Бернар едва не подавился супом. Он ведь ничего об этом не знал.
— И когда? — он сделал равнодушное лицо.
— Позавчера. Я забыла тебе сказать. У нас была Аннет. А потом ты работал.
Значит, их не было здесь уже несколько дней. Вот так. Сезон тенниса закончен. Следовательно, Матильду он больше не увидит. Разве что когда-нибудь случайно встретятся в Гренобле. Вместо долгожданного облегчения тоска охватила его душу. Как будто в один миг он потерял что-то необыкновенно дорогое. Да, теперь он действительно потерял ее. И ничего не будет о ней знать.
От этих мыслей он совсем поник. Бернар сидел, неподвижно застыв, держа ложку в тарелке.
— Суп недосолен? — Арлетт догадывалась, чем была вызвана его задумчивость.
Но он не шелохнулся. И продолжал сидеть со стеклянными, ничего не видящими глазами.
— Тебе не понравился суп? — громко спросила Арлетт.
— А? Нет, нет. Суп замечательный, — Бернар очнулся. — Но немного островат. Да, островат. Вероятно, ты переборщила с приправами.
— Но ты всегда любил острое…
Бернару нечего было сказать, и он решил промолчать.

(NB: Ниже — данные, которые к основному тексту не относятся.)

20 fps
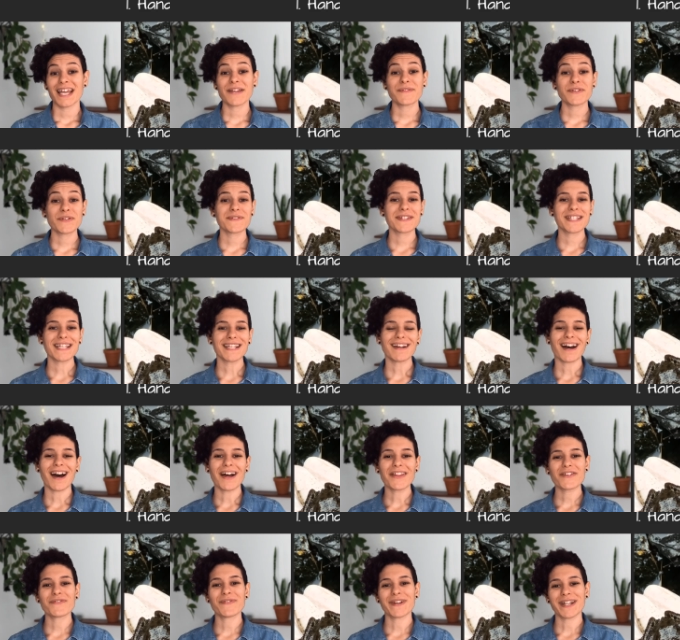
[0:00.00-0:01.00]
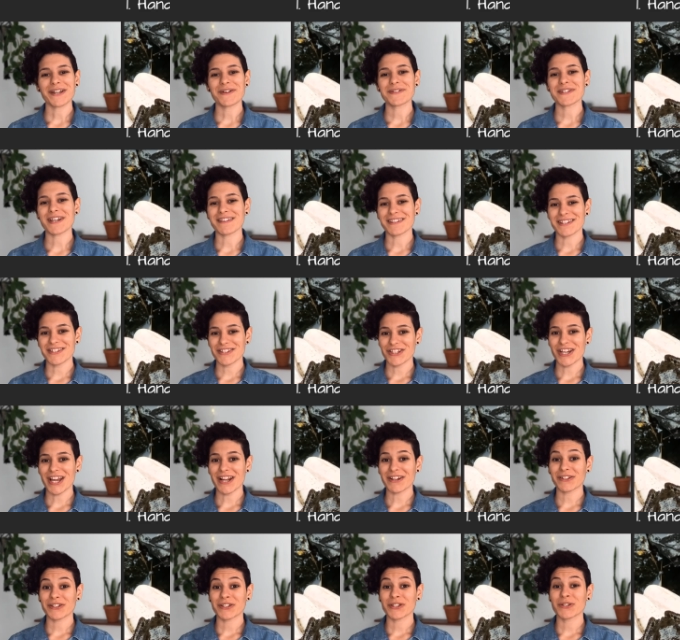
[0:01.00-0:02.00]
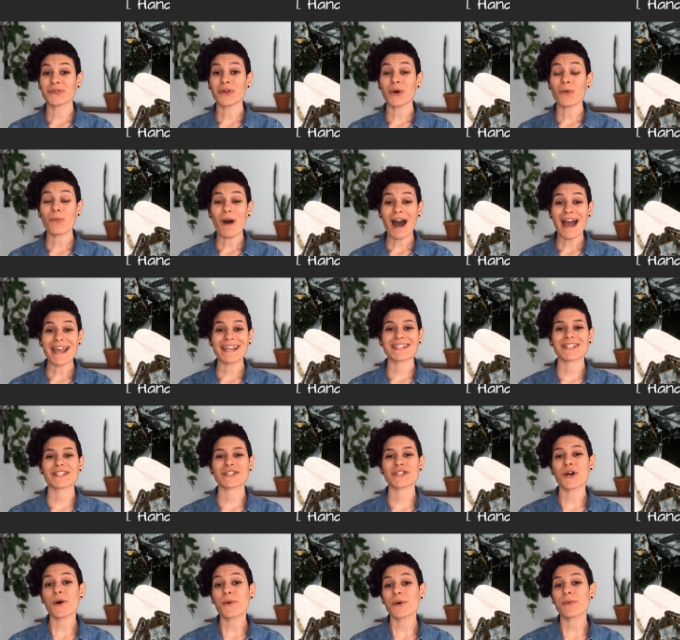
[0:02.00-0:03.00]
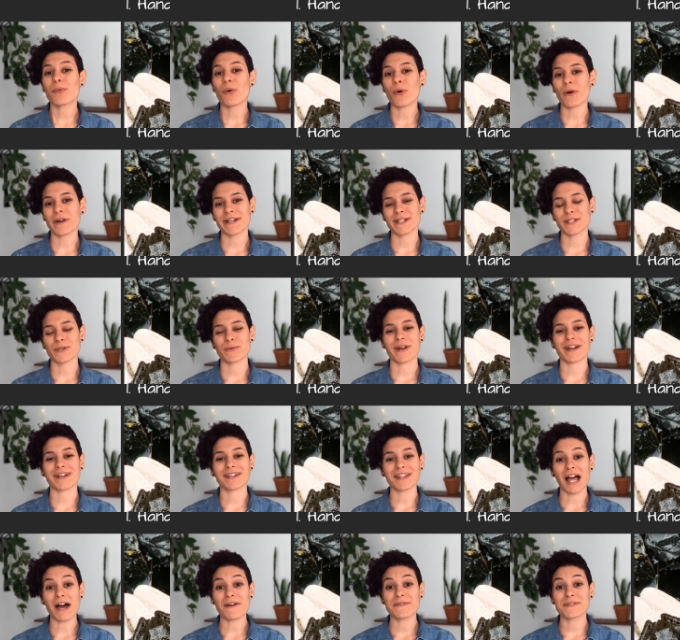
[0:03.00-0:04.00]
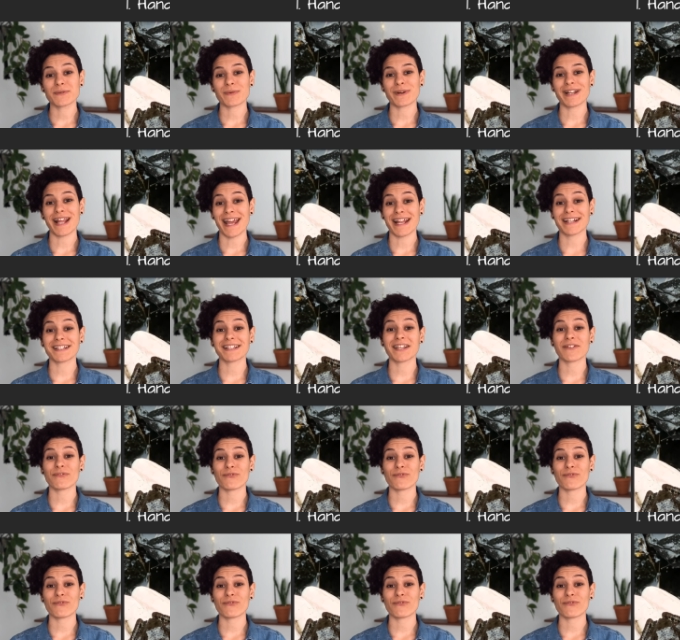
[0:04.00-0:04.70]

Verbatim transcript: If you've seen other videos on this channel, you know why it's so important to wear gloves when handling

Тома лениво водил по тарелке ложкой. Ему нравилось подражать отцу.
— А ты, Тома, чего не ешь?
— Суп слишком острый, — мальчик скорчил кислую гримасу.

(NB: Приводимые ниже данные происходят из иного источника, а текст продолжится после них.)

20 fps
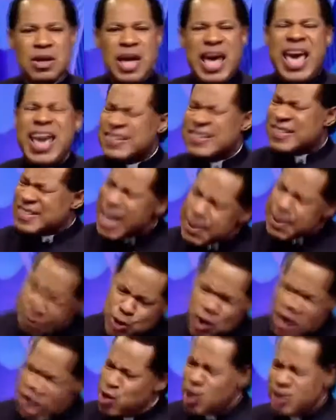Except
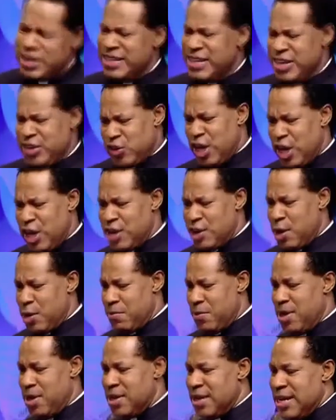you are not in this kingdom.
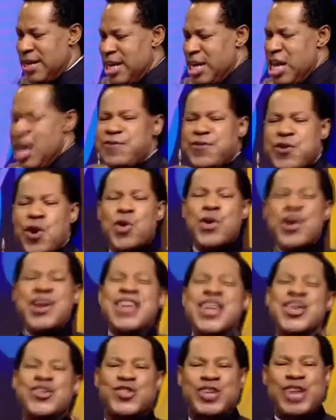If you're in
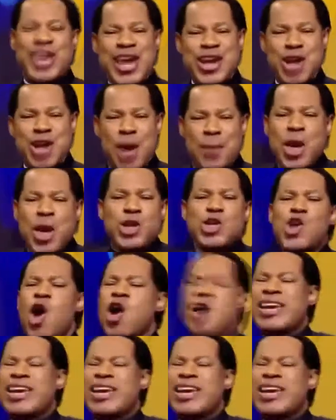this kingdom, your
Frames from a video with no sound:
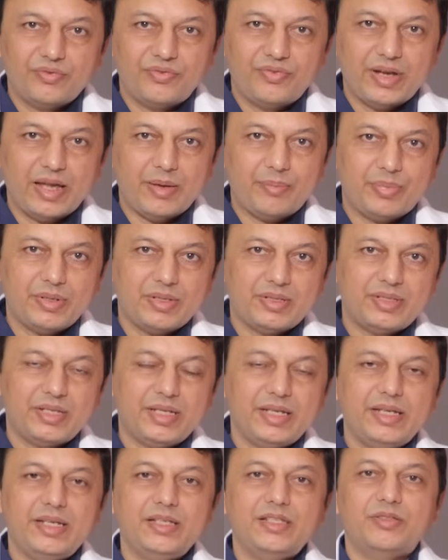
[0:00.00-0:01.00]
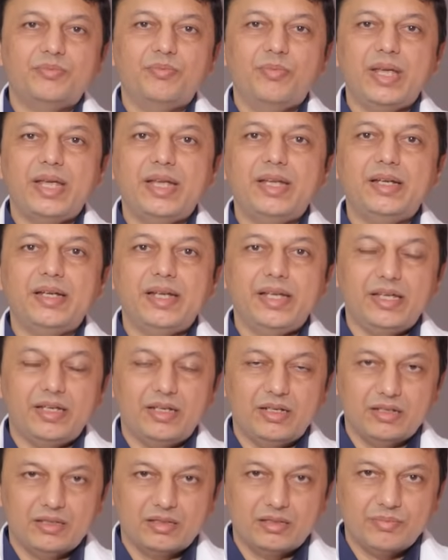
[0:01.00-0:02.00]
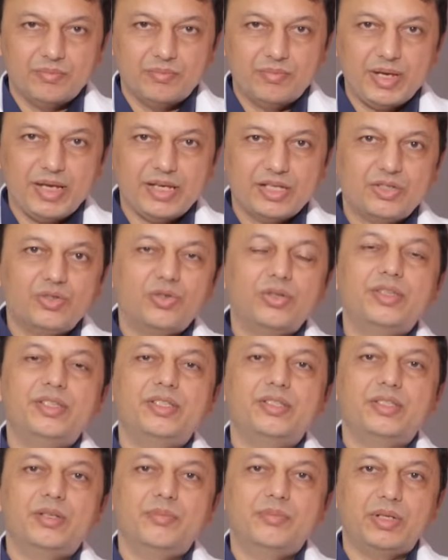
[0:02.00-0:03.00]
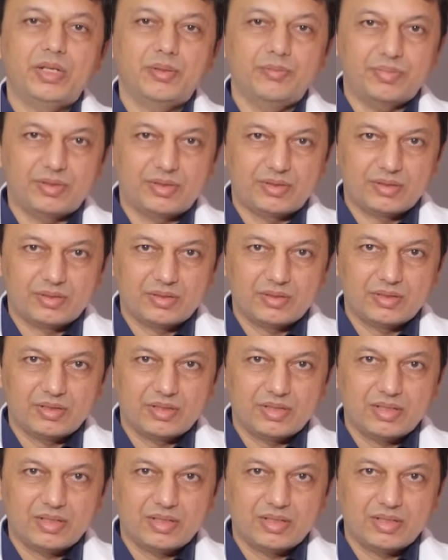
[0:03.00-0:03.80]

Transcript: of leprosy is mainly based on the symptoms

Арлетт, переглянувшись с Бернаром, рассмеялась. Сынишке она почти не добавляла приправ. Его солидарность с отцом казалась забавной.
Глава Двадцать Седьмая
Ночью Бернар проснулся от странного назойливого скрипа за окном. Накрыв голову одеялом, он пытался уснуть, но неприятный, действующий на нервы треск продолжался и раздражал все больше. Бернар встал, подошел к окну, осторожно отдернул штору.
Ночная улица была пуста, и только завывающий ветер срывал увядшие листья с деревьев. Но странные звуки не прекращались.
Осторожно, на цыпочках, чтобы не разбудить Арлетт, которая крепко спала, закутавшись с головой в одеяло, он подошел к другому окну. Дверь в бывшем доме Бушоров была открыта и от ветра она то открывалась, то закрывалась, громко хлопая и скрипя.
Все это показалось Бернару очень странным. Ведь дом был закрыт, ключ должен находиться в бюро по найму домов. На минуту он растерялся, не зная, как поступить. Но назойливый скрип не затихал и все больше разжигал его любопытство.
На кресле он нащупал свой свитер и брюки. Взяв все в охапку, Бернар бесшумно вышел из спальни.
Держась за перила, плохо ориентируясь в темноте, он спустился вниз. На кухне наспех оделся. Дверь продолжала скрипеть. Здесь, внизу, эти звуки были слышны еще отчетливее. Он опять выглянул в окно. Возле соседнего дома показались тени. В груди у Бернара бешено заколотилось сердце. Он никогда не был трусом, но все происходящее выглядело слишком загадочным и рождало тревогу.